A state funeral will take place in the city next week, on Oct. 29, to mark once year since the disaster, which raised serious questions about the adequacy of alert systems and the emergency response.

Campaigners have taken to the streets every month, demanding the resignation of the head of the regional government Carlos Mazon over his handling of the floods, with the next demonstration scheduled for Saturday.

Regional authorities insist they did not have the information needed to warn people sooner.

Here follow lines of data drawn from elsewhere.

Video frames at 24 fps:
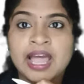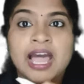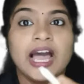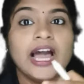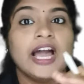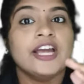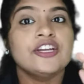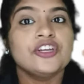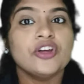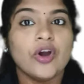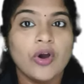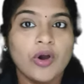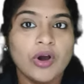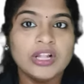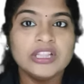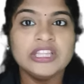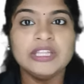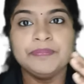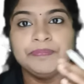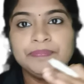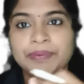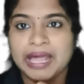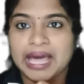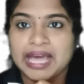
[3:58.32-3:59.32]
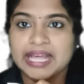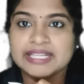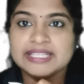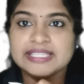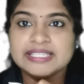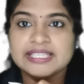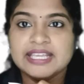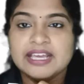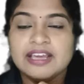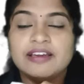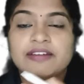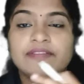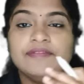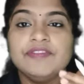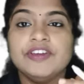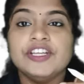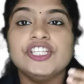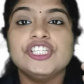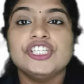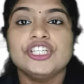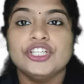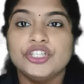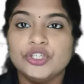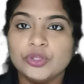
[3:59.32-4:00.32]
and all the plants
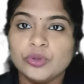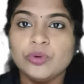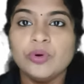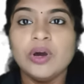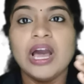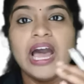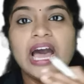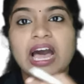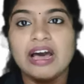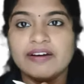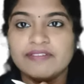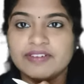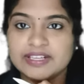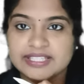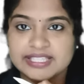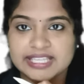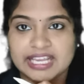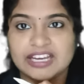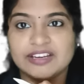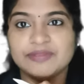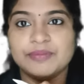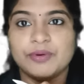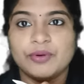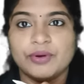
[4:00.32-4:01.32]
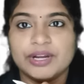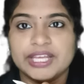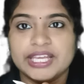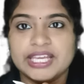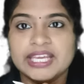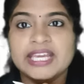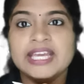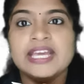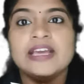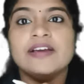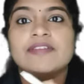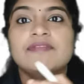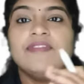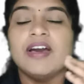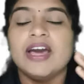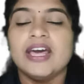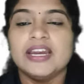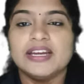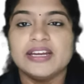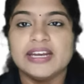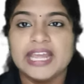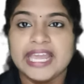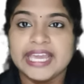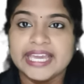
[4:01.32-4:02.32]
which do have a cell body
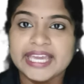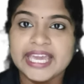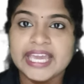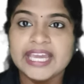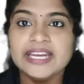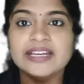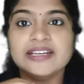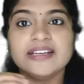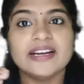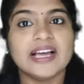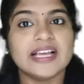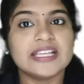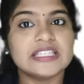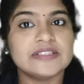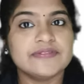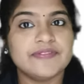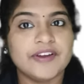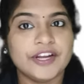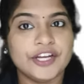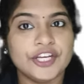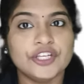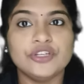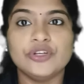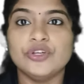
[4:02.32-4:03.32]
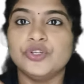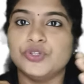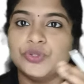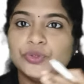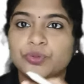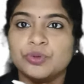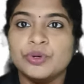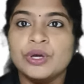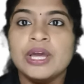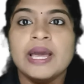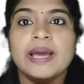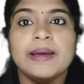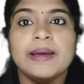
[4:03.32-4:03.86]
were again classified into 2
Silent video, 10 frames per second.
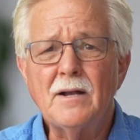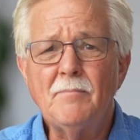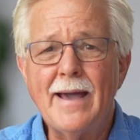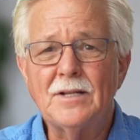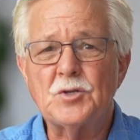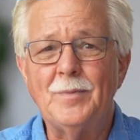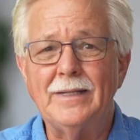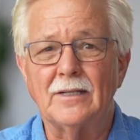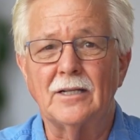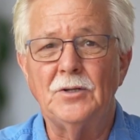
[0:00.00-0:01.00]

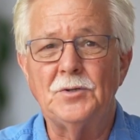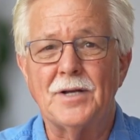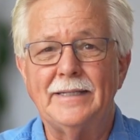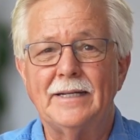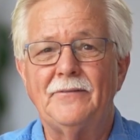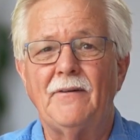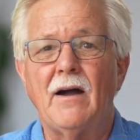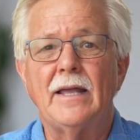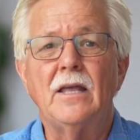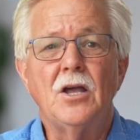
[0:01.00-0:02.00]
management includes
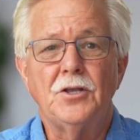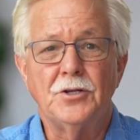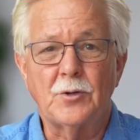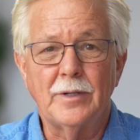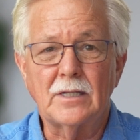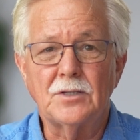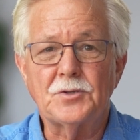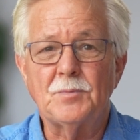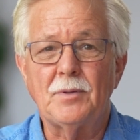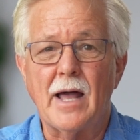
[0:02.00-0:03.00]
identifying your critical
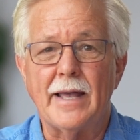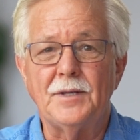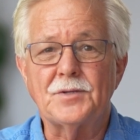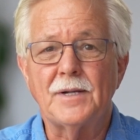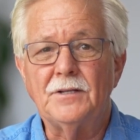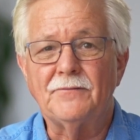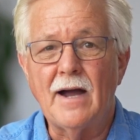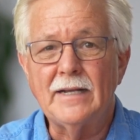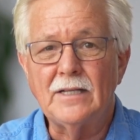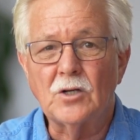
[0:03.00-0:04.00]
supplies,
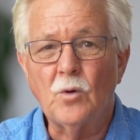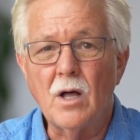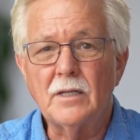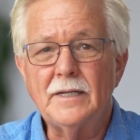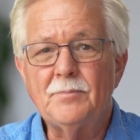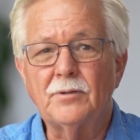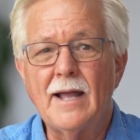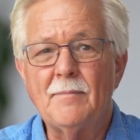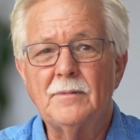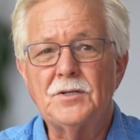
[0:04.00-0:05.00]
defining the quality
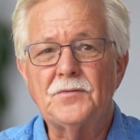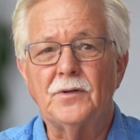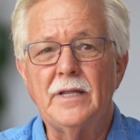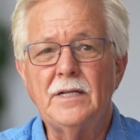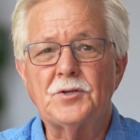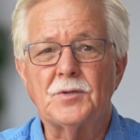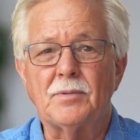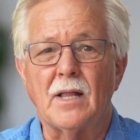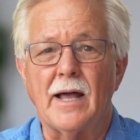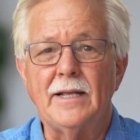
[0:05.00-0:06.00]
parameters for each
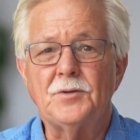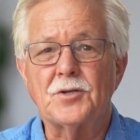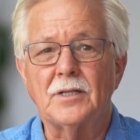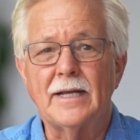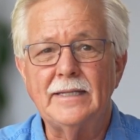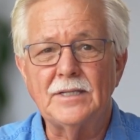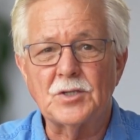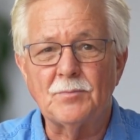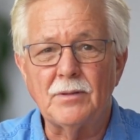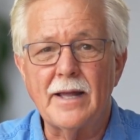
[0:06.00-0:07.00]
supply, selecting
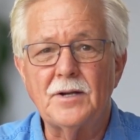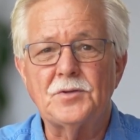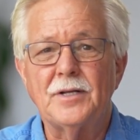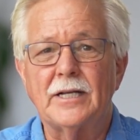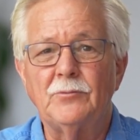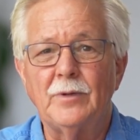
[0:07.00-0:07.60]
suppliers that can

Before-and-after satellite images of the city of Valencia illustrated the scale of the catastrophe, showing the transformation of the Mediterranean metropolis into a landscape inundated with muddy waters.

Combination picture shows satellite views of Valencia before and after the floods

Satellite views of the V-33 highway before (above) and after the floods, in Valencia, Spain, taken on Oct. 18, 2024, and Oct. 31, 2024, respectively.

Maxar Technologies via REUTERS


Zoe Wilkes, a British woman who lives in Valencia, launched a group of volunteers to help rebuild the area, BBC News reported.

“It was just shocking,” Wilkes told BBC News. “You couldn’t comprehend how strong the water must have been to have thrown cars around like toys.”

Late last month, the area was struck by more bad weather as Storm Gabrielle inundated the region, BBC News reported. Footage showed floodwater in parts of Valencia and Zaragoza, and the local meteorological agency said more than 7 inches of rain had fallen in six to eight hours around the Ebro delta. No injuries were reported, but schools, libraries and parks were closed.